Shehu pointed out that FAO prediction also came even when the federal government Economic Recovery and Growth Plan (ERGP) projected Nigeria’s self sufficiency in tomato paste, rice and wheat by 2020; target that was yet to materialise because of the large and continuous dependency on importation.
Besides, he noted that ERGP prediction also emphasised on increase in the value of agricultural production by 31 per cent with tendencies to boost the country’s revenue by N21 trillion by the end of 2020.
While applauding the border closure policy of government, the university administrator cautioned on the possible negative implication of the reopening of the country land borders on local production of products with competitive advantage.
He advocated deployment of technologies in the area of post-harvest and storage facilities to reduce produce damage, especially in the north, just as he called for revamping of extension services to all agricultural clientele groups, as well as improving budgetary allocation to agric sector to improve food sufficiency.
“Nigeria has great potentials of becoming the food basket of the West Africa sub-region given that she is endowed with a huge expanse of arable land, beneficial climate, abundant streams, lakes, forest and grassland as well as large, active population that can sustain a highly productive agriculture.
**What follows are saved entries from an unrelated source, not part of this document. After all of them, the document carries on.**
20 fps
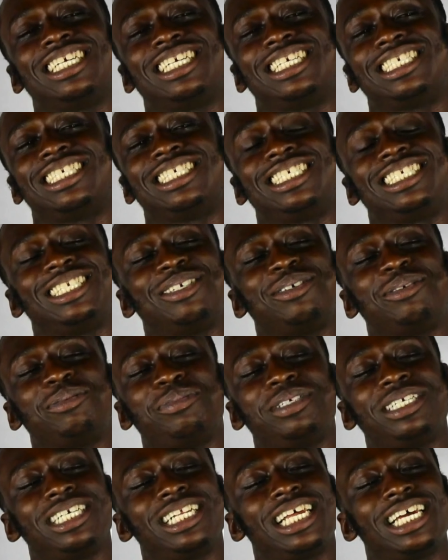just
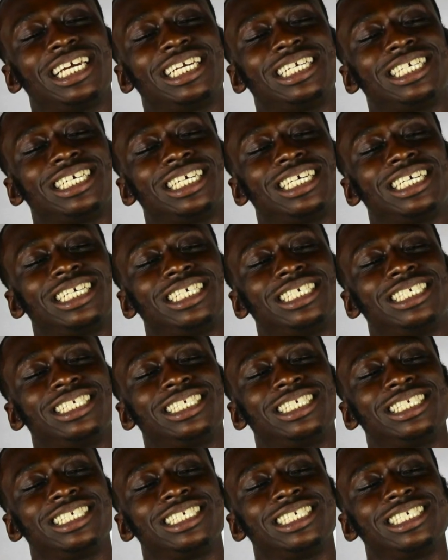don't be like
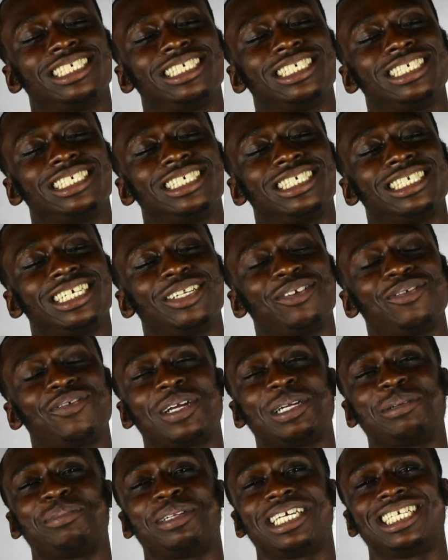in the
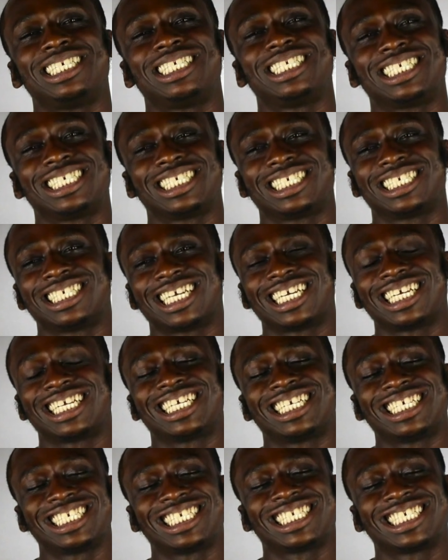right place, I
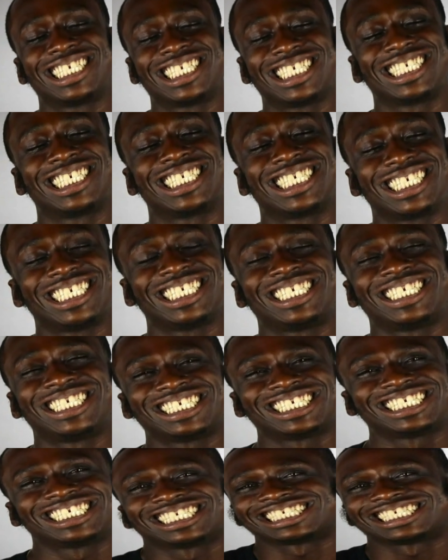guess, you know.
But we have failed to recognise significance of consumption pattern.
“ In any economy, consumer preferences and demand constitute the bedrock, which influence the production decisions of producers, since consumer’s satisfaction is the major target of producers if they are to stay in business. The much talked about value addition in agriculture is founded on the preferences and demand of consumers,” Shehu said.
Chairman of the professorial lecture and Vice Chancellor, Bayero University, Kano, Prof. Sagir Adamu, explained that the lecture series are designed to enable professors showcase output and relevant of their research findings.
Sagir, who expressed satisfaction on the 46 edition of the professorial lecture posited that the presentation will add value to policy implementation on agriculture and improve body of knowledge in the academic development.